Es imposible que a ningún colombiano se le olvide el trágico “Noviembre” de hace *40 años*, cuando la nación vivió uno de sus episodios más dolorosos: la *toma y retoma del Palacio de Justicia* en Bogotá. Este hecho, ocurrido el 6 y 7 de noviembre de 1985 a manos del grupo guerrillero M-19 y la posterior respuesta militar, dejó una cicatriz profunda en la historia del país.
*El Holocausto de la Justicia*
No fue solo un ataque a un edificio, fue un *holocausto de la justicia*. La sede de la Corte Suprema de Justicia y del Consejo de Estado fue escenario de una barbarie que cobró la vida de un centenar de personas, incluyendo *once magistrados* de las altas cortes. Además, el drama de las *desapariciones forzadas* de empleados y visitantes, cuyas familias aún claman por la verdad, se sumó a la tragedia, exponiendo fallas y excesos en la respuesta estatal.
El Palacio de Justicia, templo de las leyes de la República, fue destruido. Este acto no solo buscó doblegar al Estado, sino que en la práctica *incineró expedientes y silenció a magistrados* que, valientemente, se enfrentaban a poderes oscuros como el narcotráfico y a cuestionamientos sobre abusos de poder. La verdad sobre lo ocurrido sigue siendo un relato fragmentado, lleno de dolor e impunidad en muchos aspectos.
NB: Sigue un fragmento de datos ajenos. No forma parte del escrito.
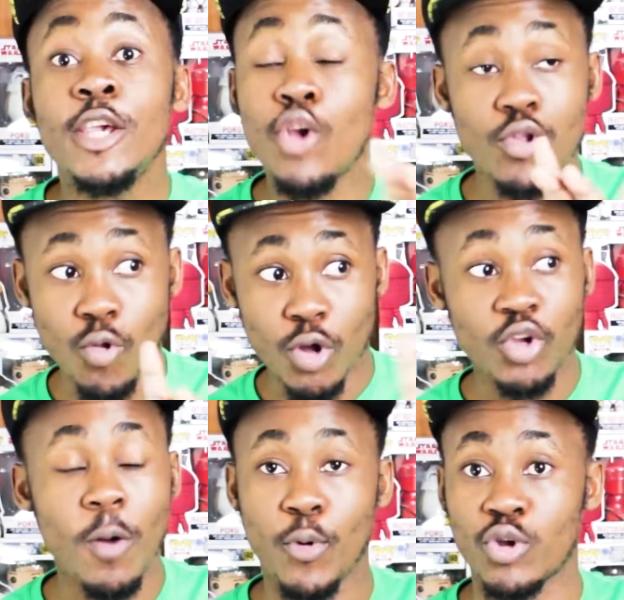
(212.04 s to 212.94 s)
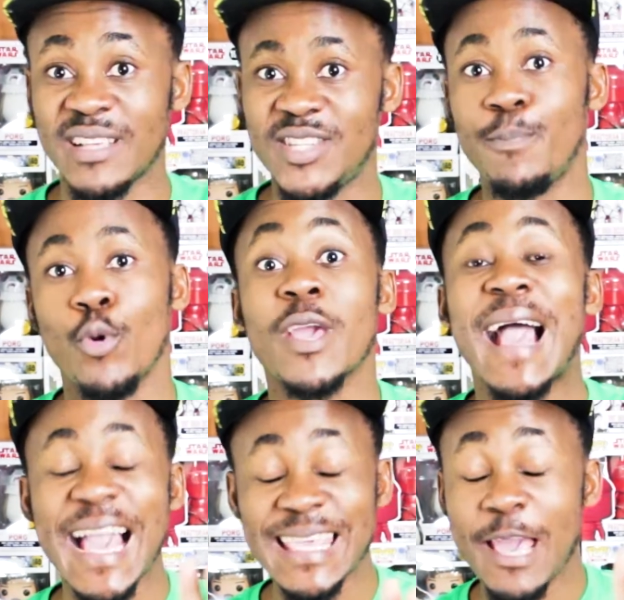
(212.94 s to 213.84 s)
Y yo no lo digo porque sí,
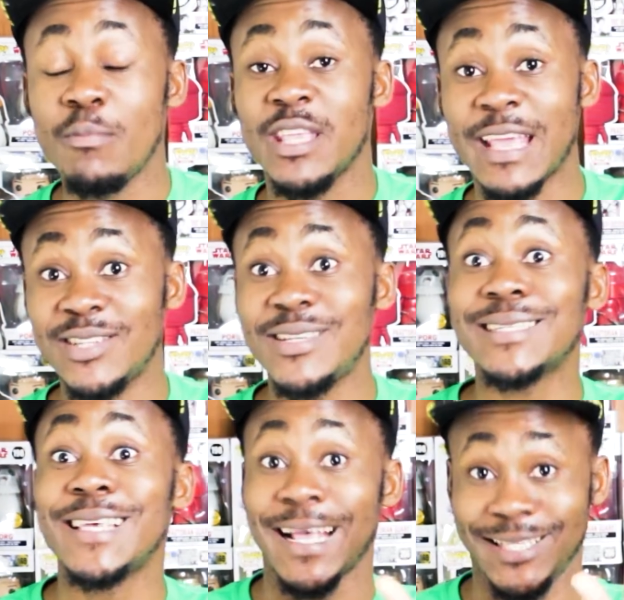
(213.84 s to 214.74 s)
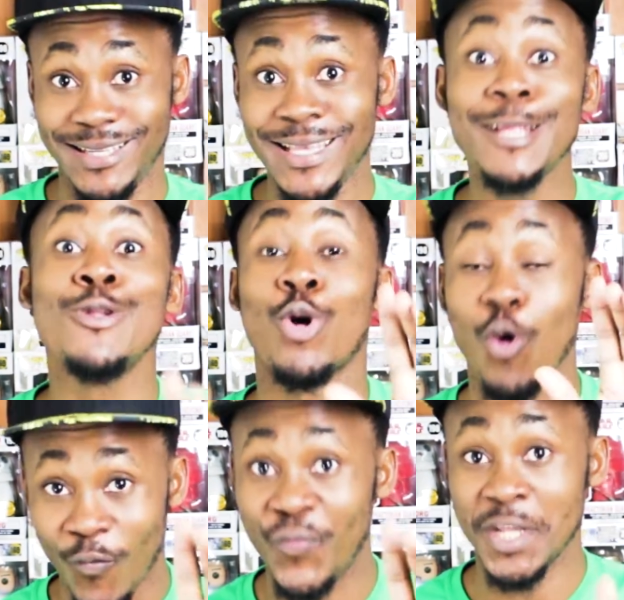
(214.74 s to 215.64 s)
porque hay evidencias que así lo
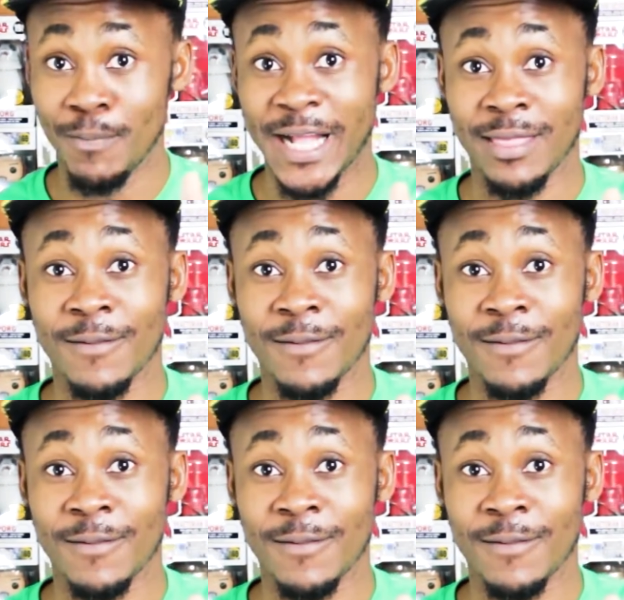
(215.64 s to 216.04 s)
confirman.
*La Imperiosa Necesidad de Apoyar las Leyes*
Cuatro décadas después, la memoria de aquella tragedia no debe ser un simple recuerdo. Debe ser una convocatoria ineludible a reflexionar sobre el valor de las *leyes de nuestro país y la fortaleza de nuestras instituciones*.
Cuando se ataca el corazón de la justicia, se ataca la base misma de la sociedad. La lección más amarga de aquel noviembre es que la violencia, venga de donde venga, jamás puede ser el camino para resolver las diferencias o hacer valer las ideas. Por muy legítimas que parezcan las causas, *ningún fin justifica la destrucción de la ley ni el sacrificio de la vida humana*.
Por ello, hoy más que nunca, es fundamental:
- *Respetar la Rama Judicial:* Las leyes y las decisiones de los jueces, por impopulares que puedan ser en un momento dado, son el pilar del Estado de Derecho. Apoyar la justicia es garantizar que la vida civilizada prevalezca sobre la barbarie.
- *Exigir la Verdad Completa:* La memoria digna de las víctimas solo se alcanza con la *verdad, la justicia y la reparación integral*. El país no puede permitirse pasar la página sin que se esclarezcan todas las responsabilidades, tanto de los autores de la toma como de los excesos cometidos en la retoma.
- *No a la Repetición:* El mejor apoyo a las leyes y a la democracia es un compromiso férreo con la *no repetición*. Debemos rechazar cualquier intento, pasado o presente, de sustituir el debate democrático y el imperio de la ley por la fuerza y la violencia.
La toma del Palacio de Justicia fue un *parteaguas* en la historia de Colombia. Conmemorar los 40 años no es solo recordar a los muertos, sino *reafirmar nuestra fe inquebrantable en el ordenamiento legal* como único camino viable para construir una nación justa, plural y en paz. El deber de todo colombiano es *defender la ley* para que la tragedia de aquel noviembre nunca más se repita.